[DATA FOR THIS EXERCISE Boundary: Start]
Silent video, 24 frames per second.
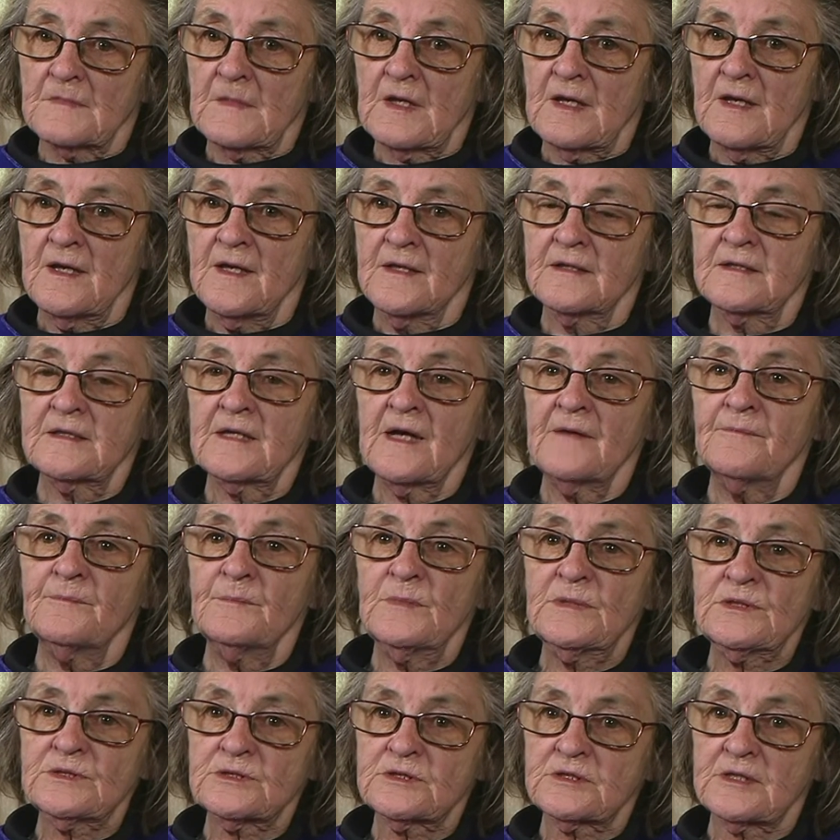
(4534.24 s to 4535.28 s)
Yeah,
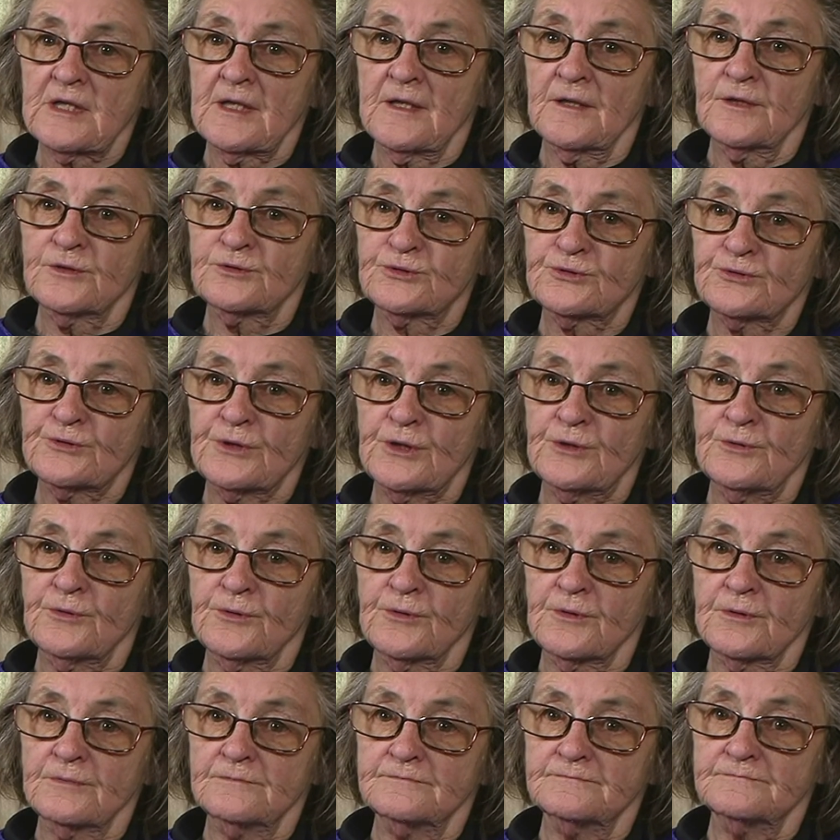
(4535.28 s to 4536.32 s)
governments tell the
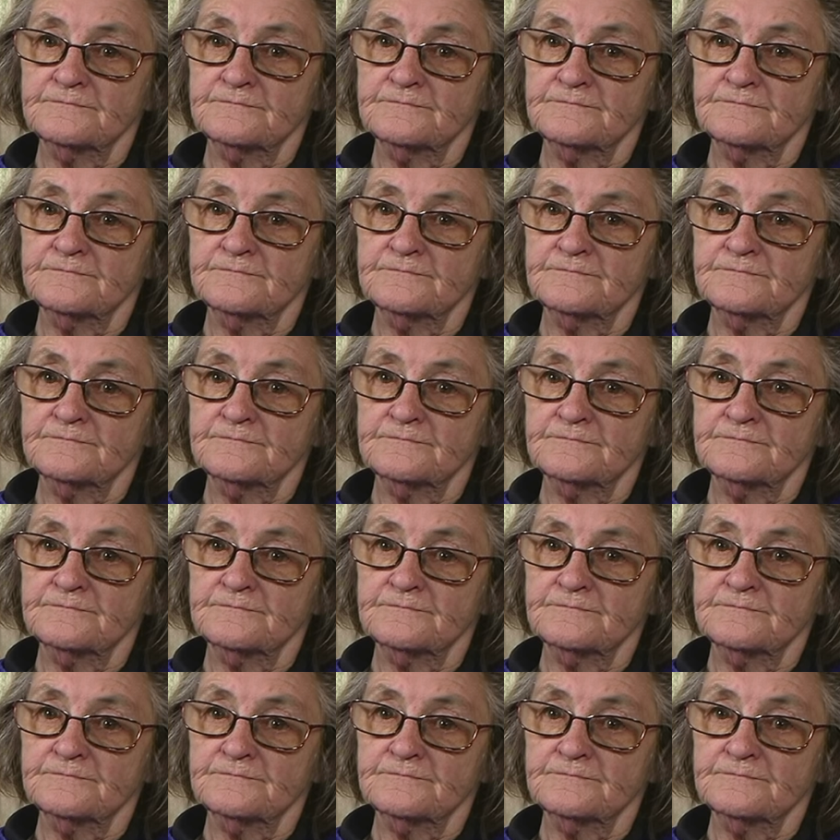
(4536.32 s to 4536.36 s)
truth.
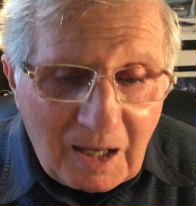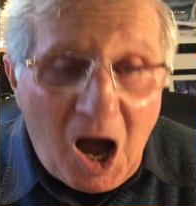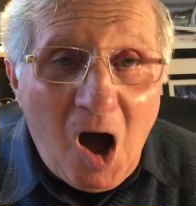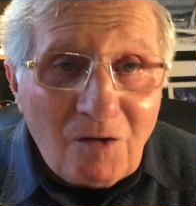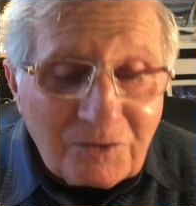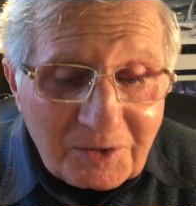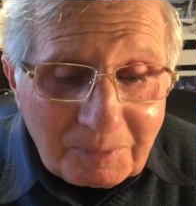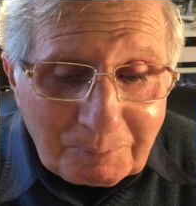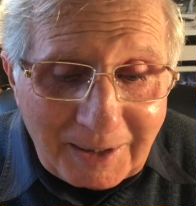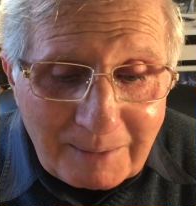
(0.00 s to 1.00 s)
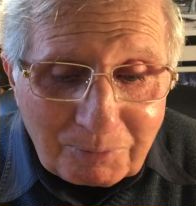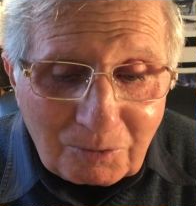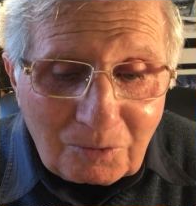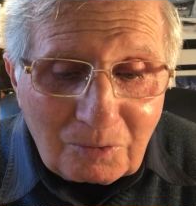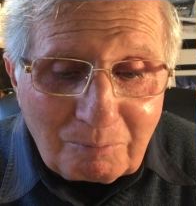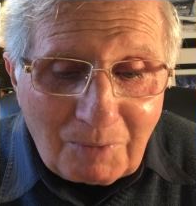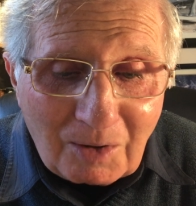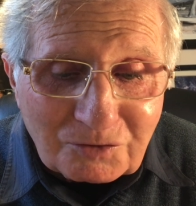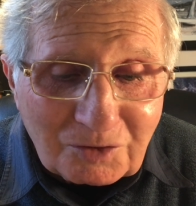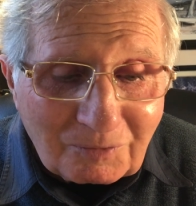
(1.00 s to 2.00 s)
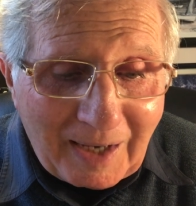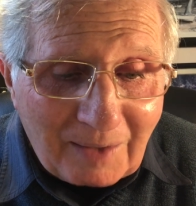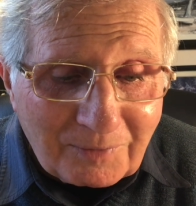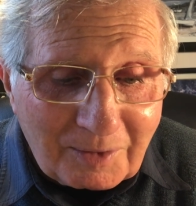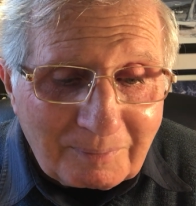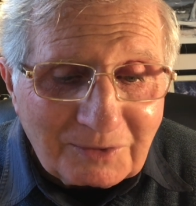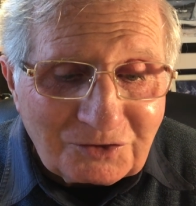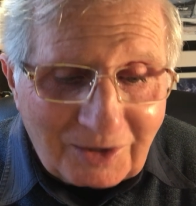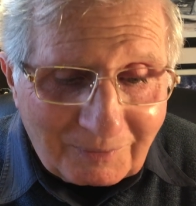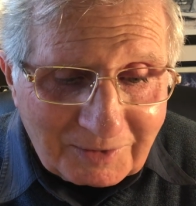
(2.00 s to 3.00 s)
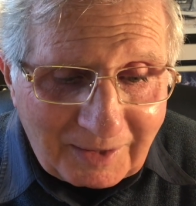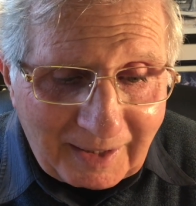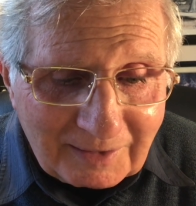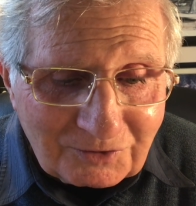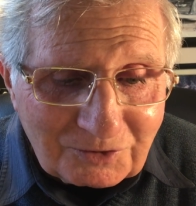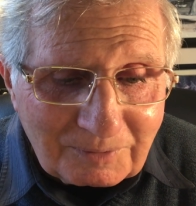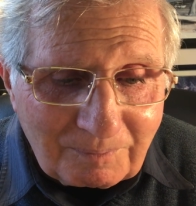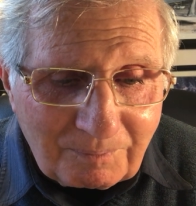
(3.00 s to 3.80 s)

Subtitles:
after the people marched around them 7 days.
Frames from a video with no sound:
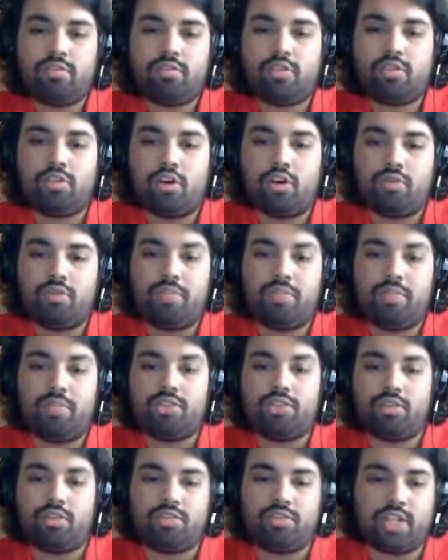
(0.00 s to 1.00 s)
so be
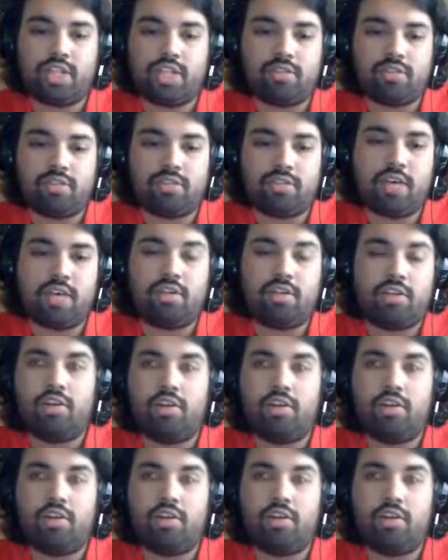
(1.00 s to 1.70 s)
sure to check those out.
[DATA FOR THIS EXERCISE Boundary: End]
**ASSIGNED TASK:** Say how many lines in this material hold "video", and say nothing else.

**RESPONSE:** 2